_Material provided_:

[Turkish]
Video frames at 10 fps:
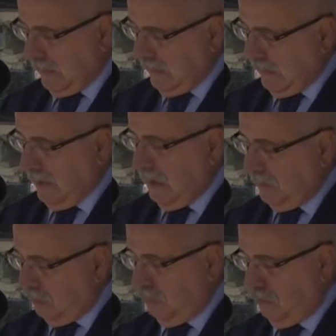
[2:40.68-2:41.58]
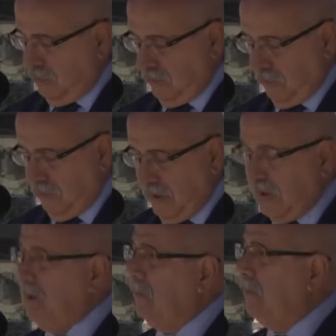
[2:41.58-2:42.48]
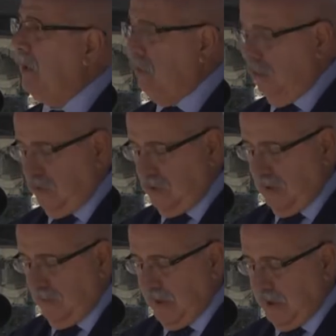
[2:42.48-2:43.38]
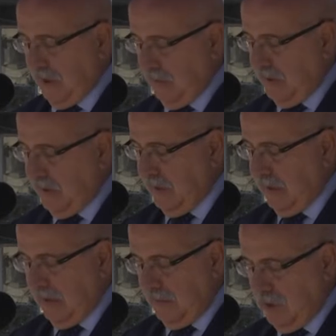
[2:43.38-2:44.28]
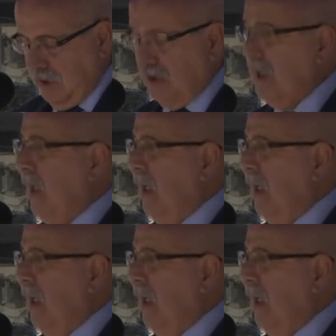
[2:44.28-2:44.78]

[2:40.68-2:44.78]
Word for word: Kemal Atatürk 10 Ekim 1925'te Manisa'ya gelmiş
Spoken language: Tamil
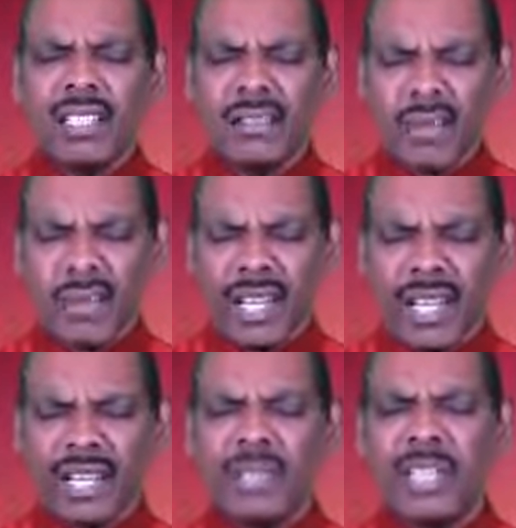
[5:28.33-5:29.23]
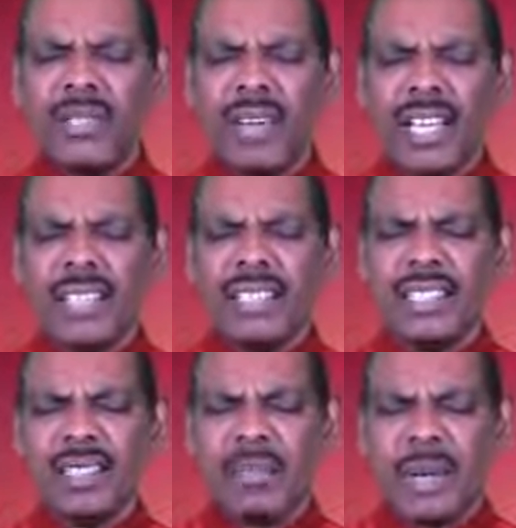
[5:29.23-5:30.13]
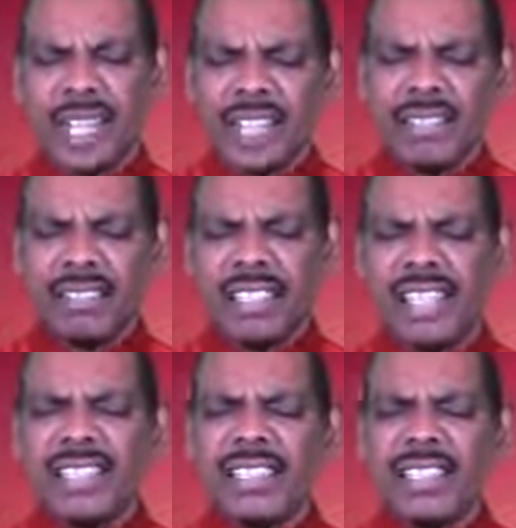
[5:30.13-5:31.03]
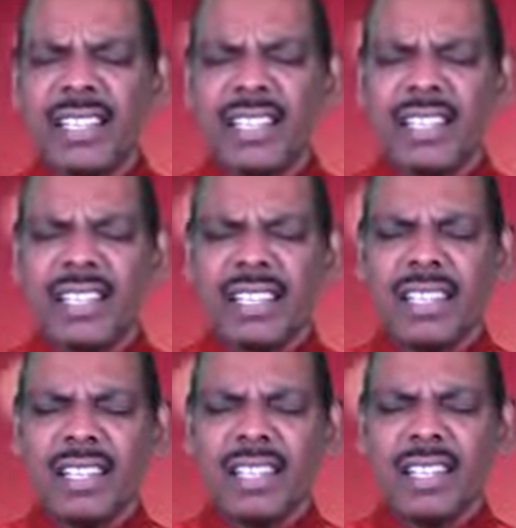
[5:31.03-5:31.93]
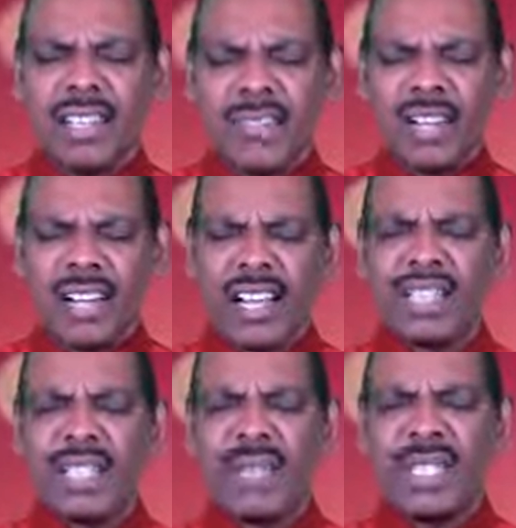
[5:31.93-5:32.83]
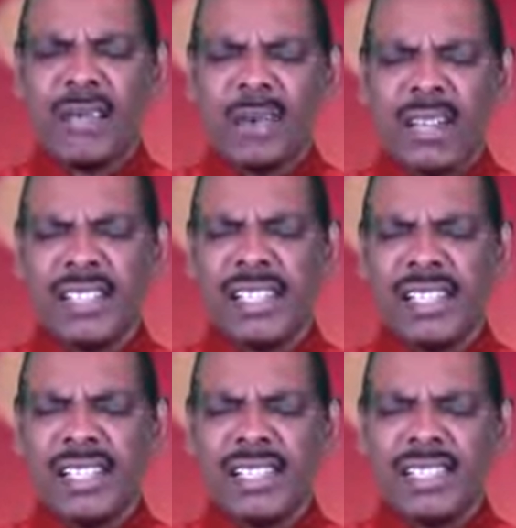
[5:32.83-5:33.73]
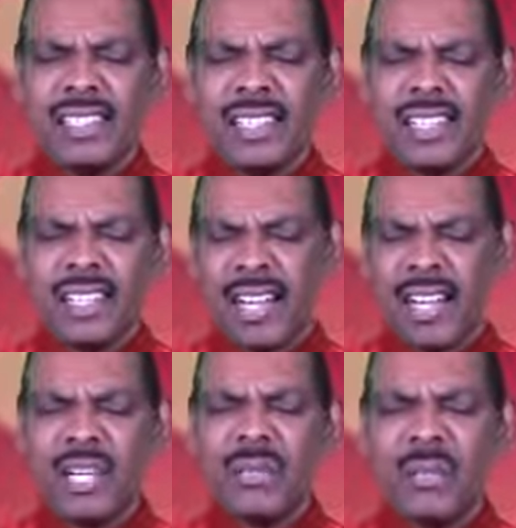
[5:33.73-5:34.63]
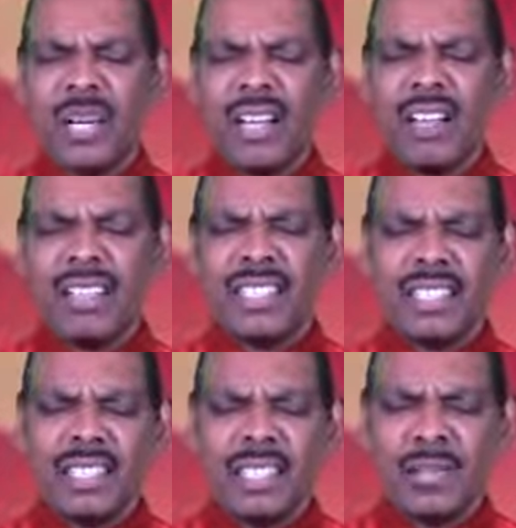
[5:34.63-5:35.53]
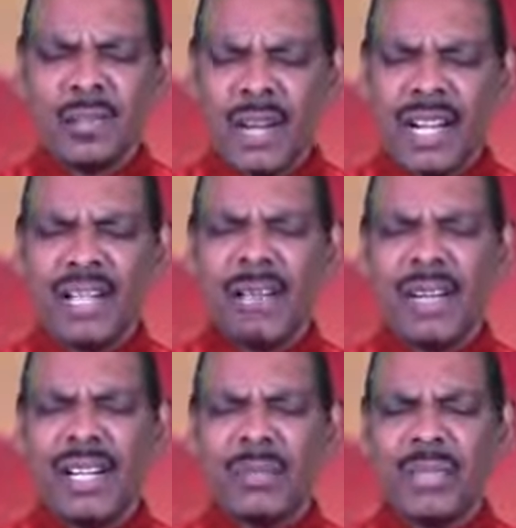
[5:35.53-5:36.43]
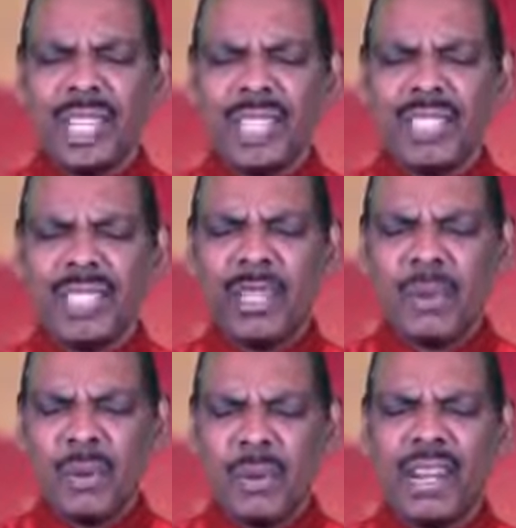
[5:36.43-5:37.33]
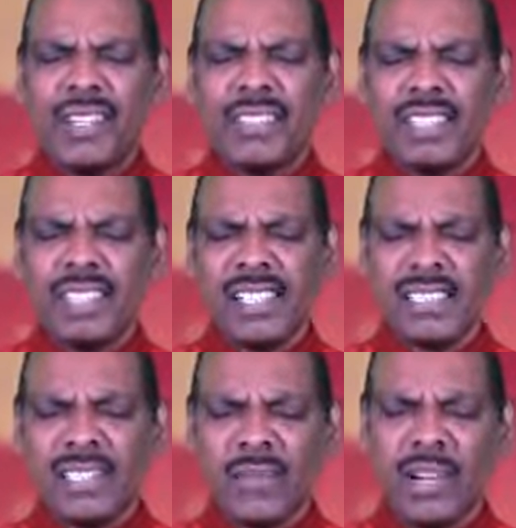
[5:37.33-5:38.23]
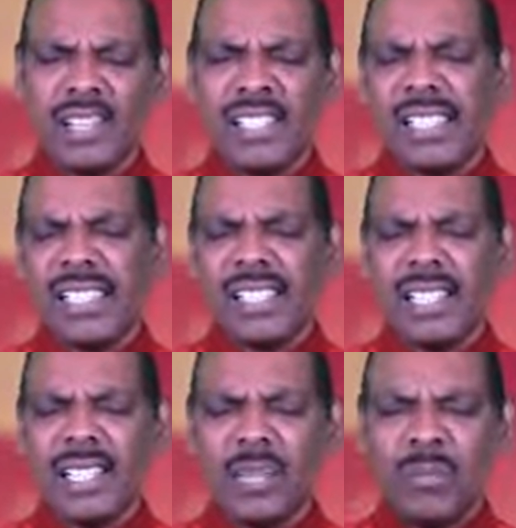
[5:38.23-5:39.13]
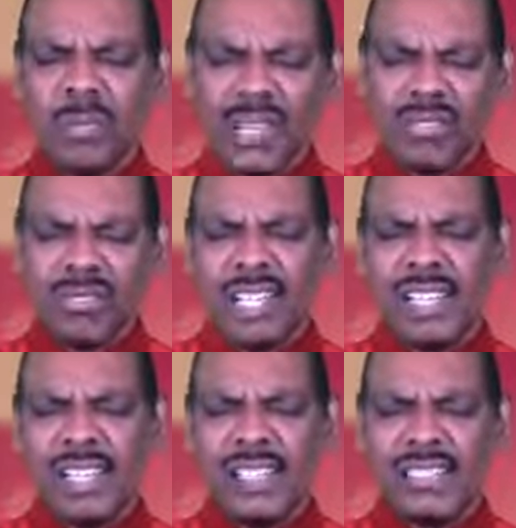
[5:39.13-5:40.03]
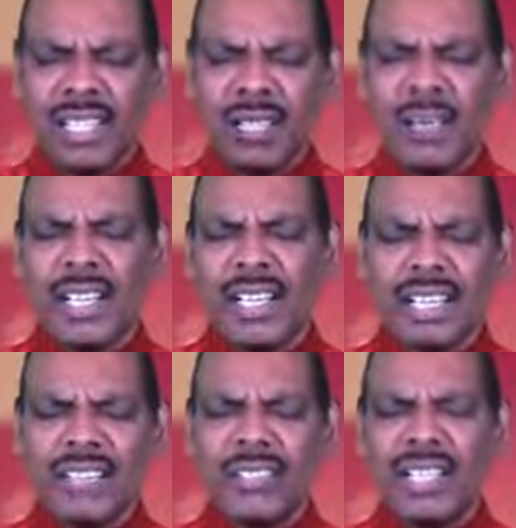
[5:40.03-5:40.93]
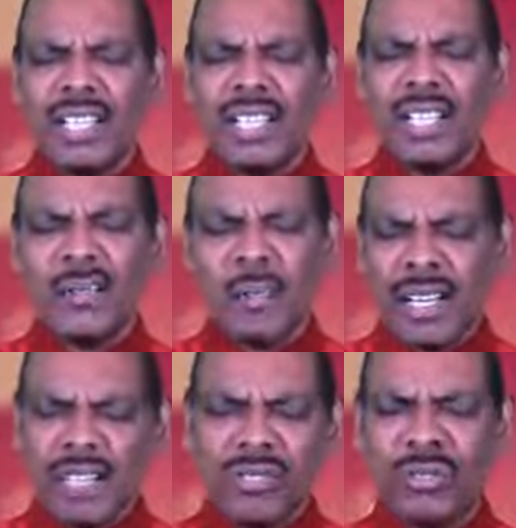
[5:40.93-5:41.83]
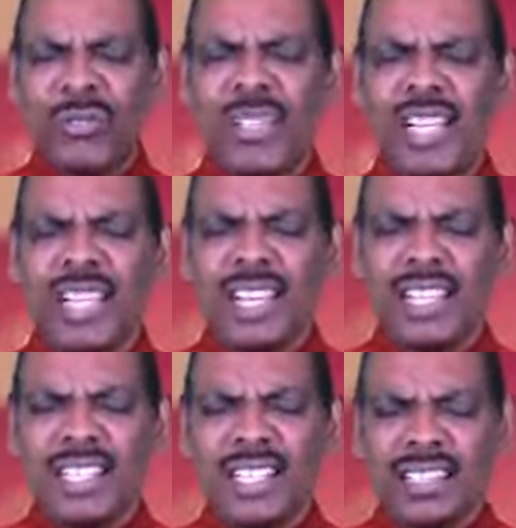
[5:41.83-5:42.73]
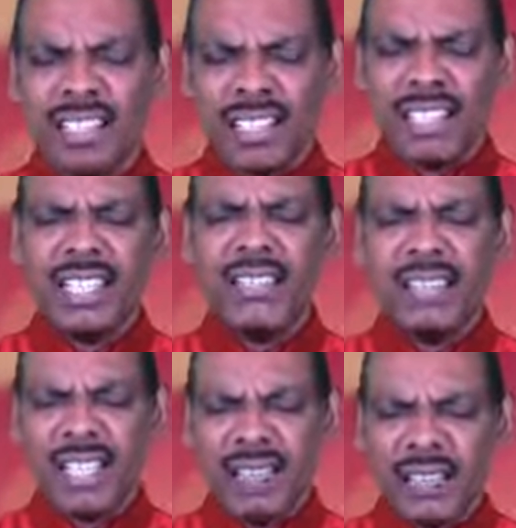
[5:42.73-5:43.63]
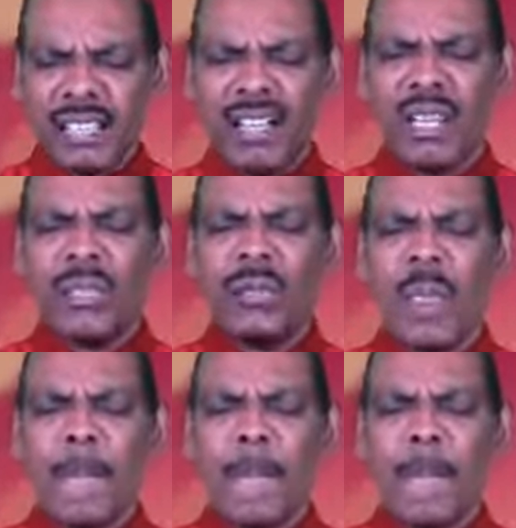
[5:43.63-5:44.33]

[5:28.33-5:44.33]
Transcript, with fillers: இவருடைய அறுபது வயது பயணத்திலே இவர் நடந்து வந்த பாதைகள் கரடு முரடான மேடு பள்ளம் நிறைந்த போராட்டங்கள் சவால்கள் பிரச்சனைகள் தனிமைகள் என்று பல சூழ்நிலைகளை சந்திக்க வேண்டி வந்தாலும்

_Exercise prompt_: What is needed is every entry written out word for word, with no pictures.

_Problem solution_:
[Turkish]
Video frames at 10 fps:
[2:40.68-2:41.58]
[2:41.58-2:42.48]
[2:42.48-2:43.38]
[2:43.38-2:44.28]
[2:44.28-2:44.78]

[2:40.68-2:44.78]
Word for word: Kemal Atatürk 10 Ekim 1925'te Manisa'ya gelmiş
Spoken language: Tamil
[5:28.33-5:29.23]
[5:29.23-5:30.13]
[5:30.13-5:31.03]
[5:31.03-5:31.93]
[5:31.93-5:32.83]
[5:32.83-5:33.73]
[5:33.73-5:34.63]
[5:34.63-5:35.53]
[5:35.53-5:36.43]
[5:36.43-5:37.33]
[5:37.33-5:38.23]
[5:38.23-5:39.13]
[5:39.13-5:40.03]
[5:40.03-5:40.93]
[5:40.93-5:41.83]
[5:41.83-5:42.73]
[5:42.73-5:43.63]
[5:43.63-5:44.33]

[5:28.33-5:44.33]
Transcript, with fillers: இவருடைய அறுபது வயது பயணத்திலே இவர் நடந்து வந்த பாதைகள் கரடு முரடான மேடு பள்ளம் நிறைந்த போராட்டங்கள் சவால்கள் பிரச்சனைகள் தனிமைகள் என்று பல சூழ்நிலைகளை சந்திக்க வேண்டி வந்தாலும்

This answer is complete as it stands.